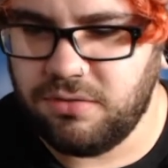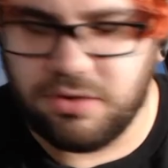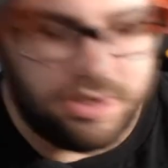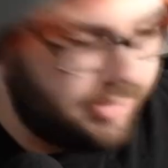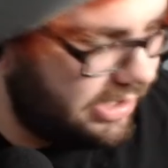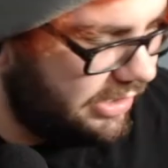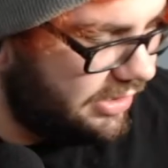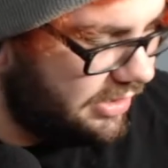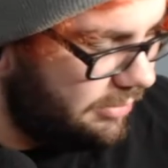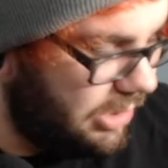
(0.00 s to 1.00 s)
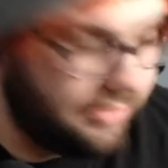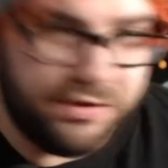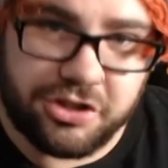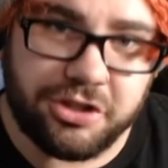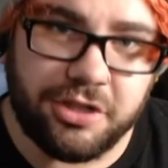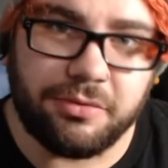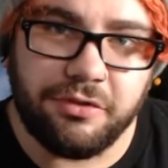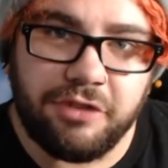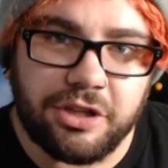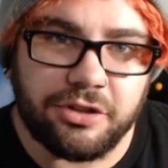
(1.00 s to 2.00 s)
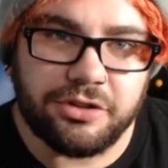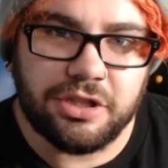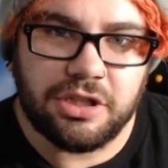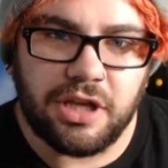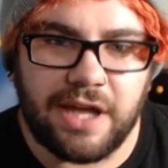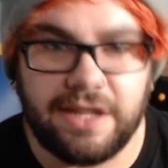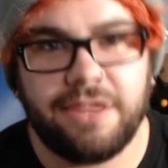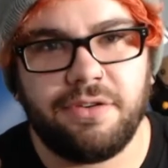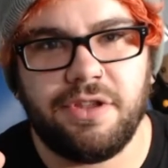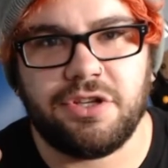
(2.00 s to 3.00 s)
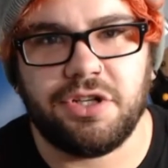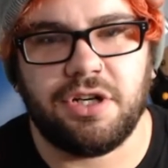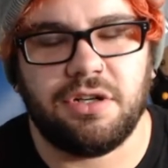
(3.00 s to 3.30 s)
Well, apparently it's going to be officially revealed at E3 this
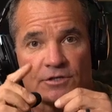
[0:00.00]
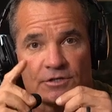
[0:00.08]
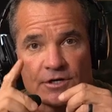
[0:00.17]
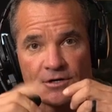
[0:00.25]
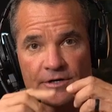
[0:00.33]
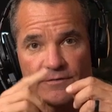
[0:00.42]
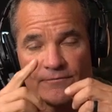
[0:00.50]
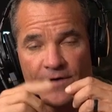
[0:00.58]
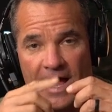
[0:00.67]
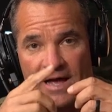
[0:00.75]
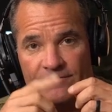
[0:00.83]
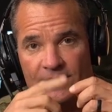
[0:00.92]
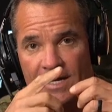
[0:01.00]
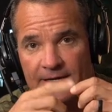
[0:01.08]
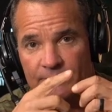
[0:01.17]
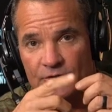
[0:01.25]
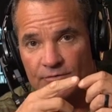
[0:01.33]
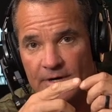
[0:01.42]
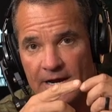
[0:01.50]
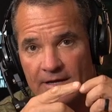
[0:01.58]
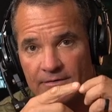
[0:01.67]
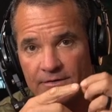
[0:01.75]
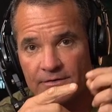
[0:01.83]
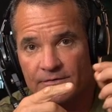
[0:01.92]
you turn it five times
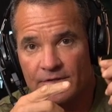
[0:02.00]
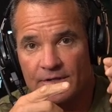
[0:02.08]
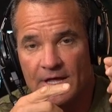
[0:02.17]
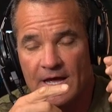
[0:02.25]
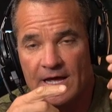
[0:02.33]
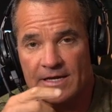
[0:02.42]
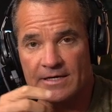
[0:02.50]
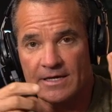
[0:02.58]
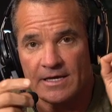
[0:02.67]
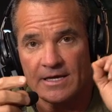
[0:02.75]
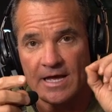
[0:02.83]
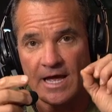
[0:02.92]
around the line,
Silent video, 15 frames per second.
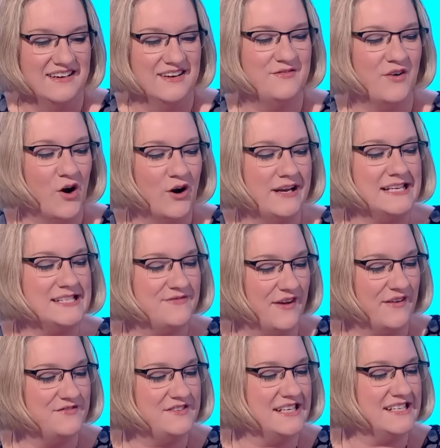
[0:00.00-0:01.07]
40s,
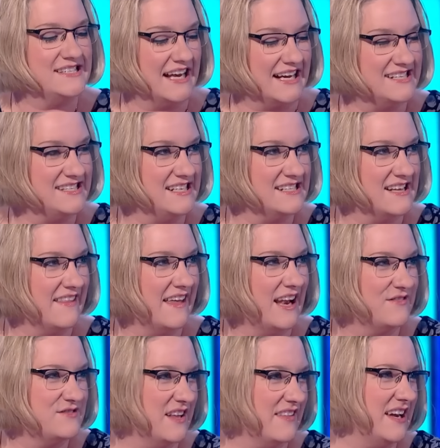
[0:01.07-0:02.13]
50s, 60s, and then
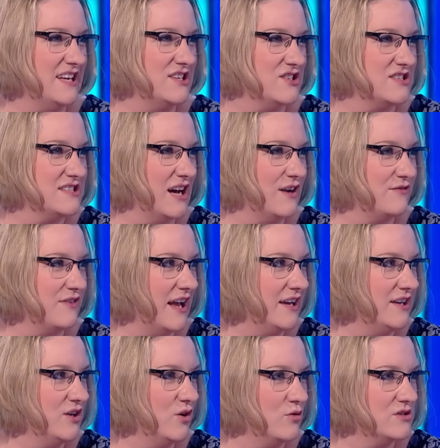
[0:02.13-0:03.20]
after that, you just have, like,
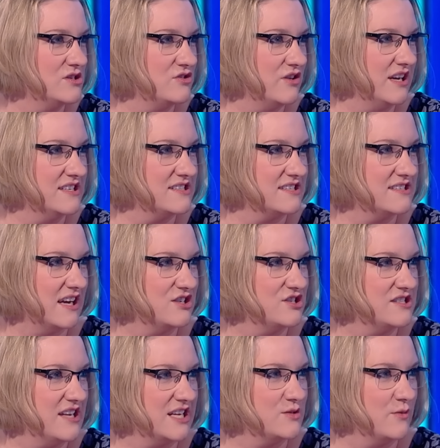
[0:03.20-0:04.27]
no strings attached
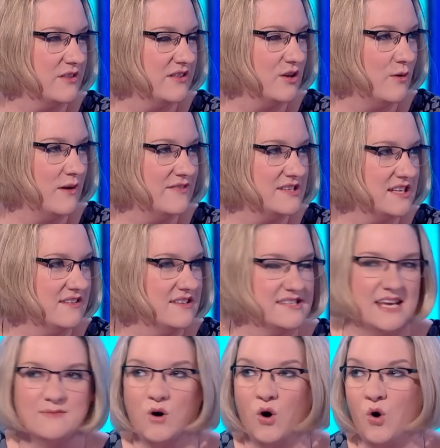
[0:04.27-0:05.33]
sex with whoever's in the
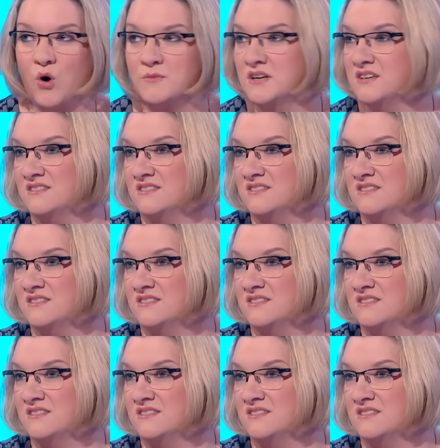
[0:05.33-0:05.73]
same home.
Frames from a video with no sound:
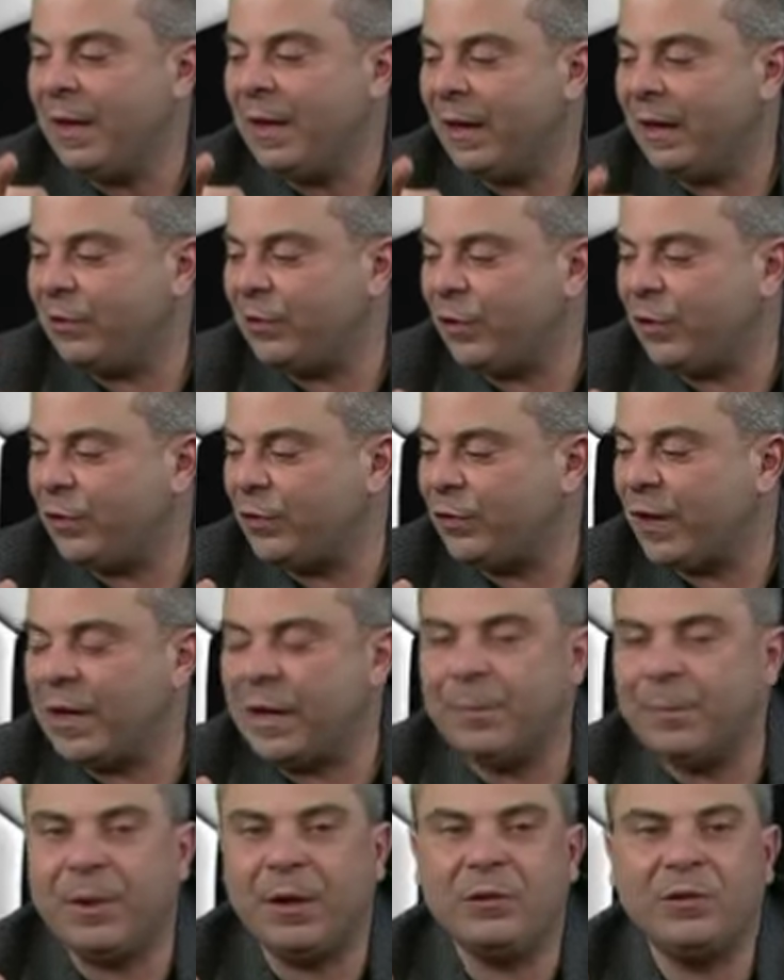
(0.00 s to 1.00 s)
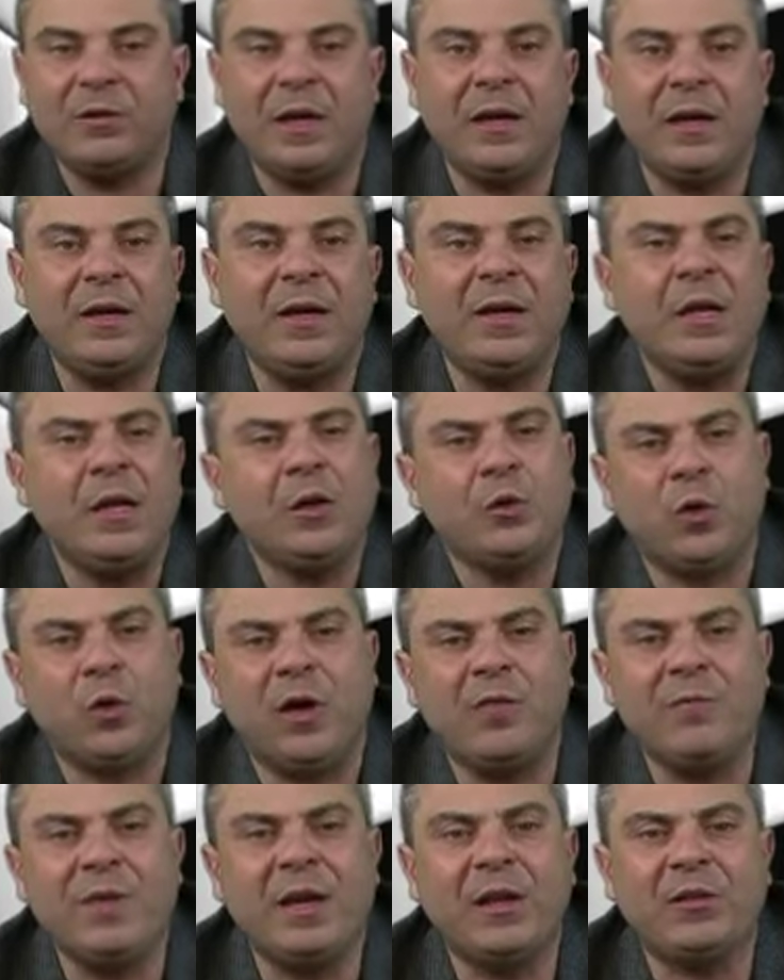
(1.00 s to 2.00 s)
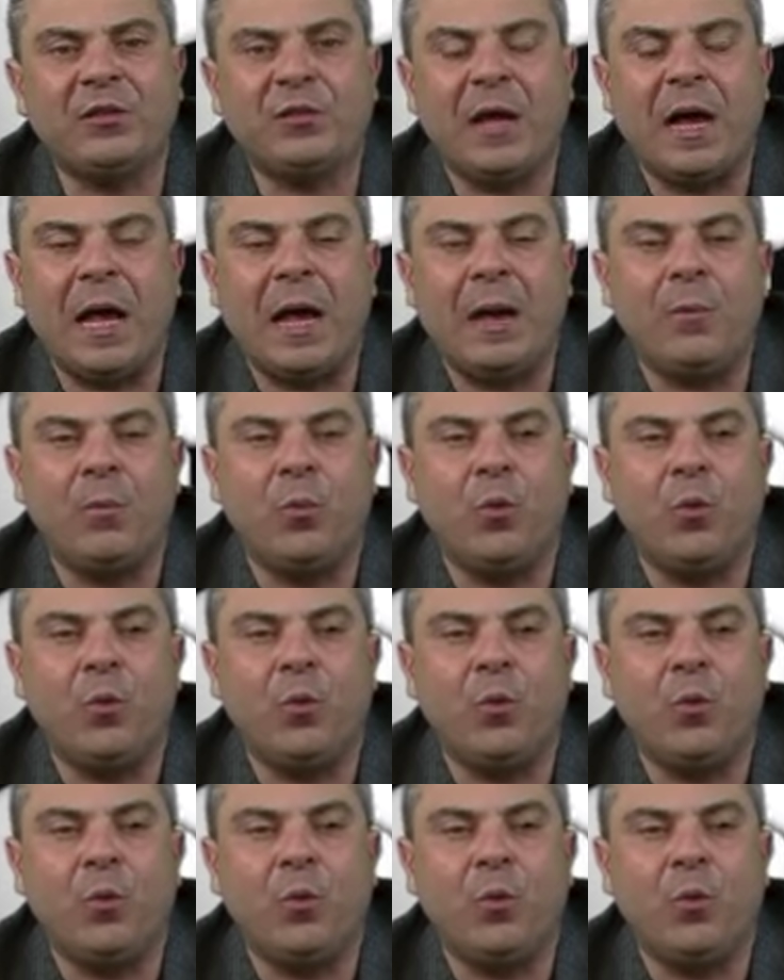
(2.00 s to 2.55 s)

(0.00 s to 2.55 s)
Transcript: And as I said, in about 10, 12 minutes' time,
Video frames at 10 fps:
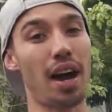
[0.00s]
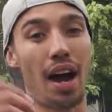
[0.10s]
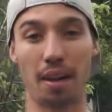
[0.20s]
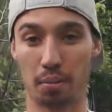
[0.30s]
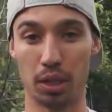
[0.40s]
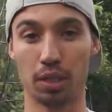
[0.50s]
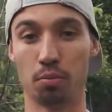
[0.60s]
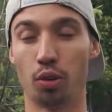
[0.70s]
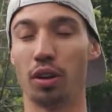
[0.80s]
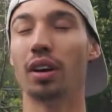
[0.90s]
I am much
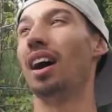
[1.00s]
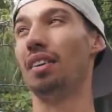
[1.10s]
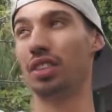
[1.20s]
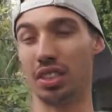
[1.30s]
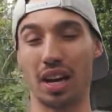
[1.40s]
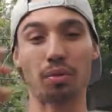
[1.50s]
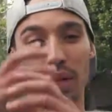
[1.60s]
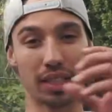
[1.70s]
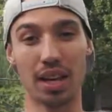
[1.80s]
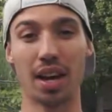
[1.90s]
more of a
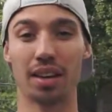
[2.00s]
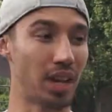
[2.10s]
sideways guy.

====

WHAT YOU WILL DO = The lines running from the one with "(2.00 s to 2.55 s)" to the close of the material above are to be retyped exactly; no picture is to be included.

RESULT BELOW =
(2.00 s to 2.55 s)

(0.00 s to 2.55 s)
Transcript: And as I said, in about 10, 12 minutes' time,
Video frames at 10 fps:
[0.00s]
[0.10s]
[0.20s]
[0.30s]
[0.40s]
[0.50s]
[0.60s]
[0.70s]
[0.80s]
[0.90s]
I am much
[1.00s]
[1.10s]
[1.20s]
[1.30s]
[1.40s]
[1.50s]
[1.60s]
[1.70s]
[1.80s]
[1.90s]
more of a
[2.00s]
[2.10s]
sideways guy.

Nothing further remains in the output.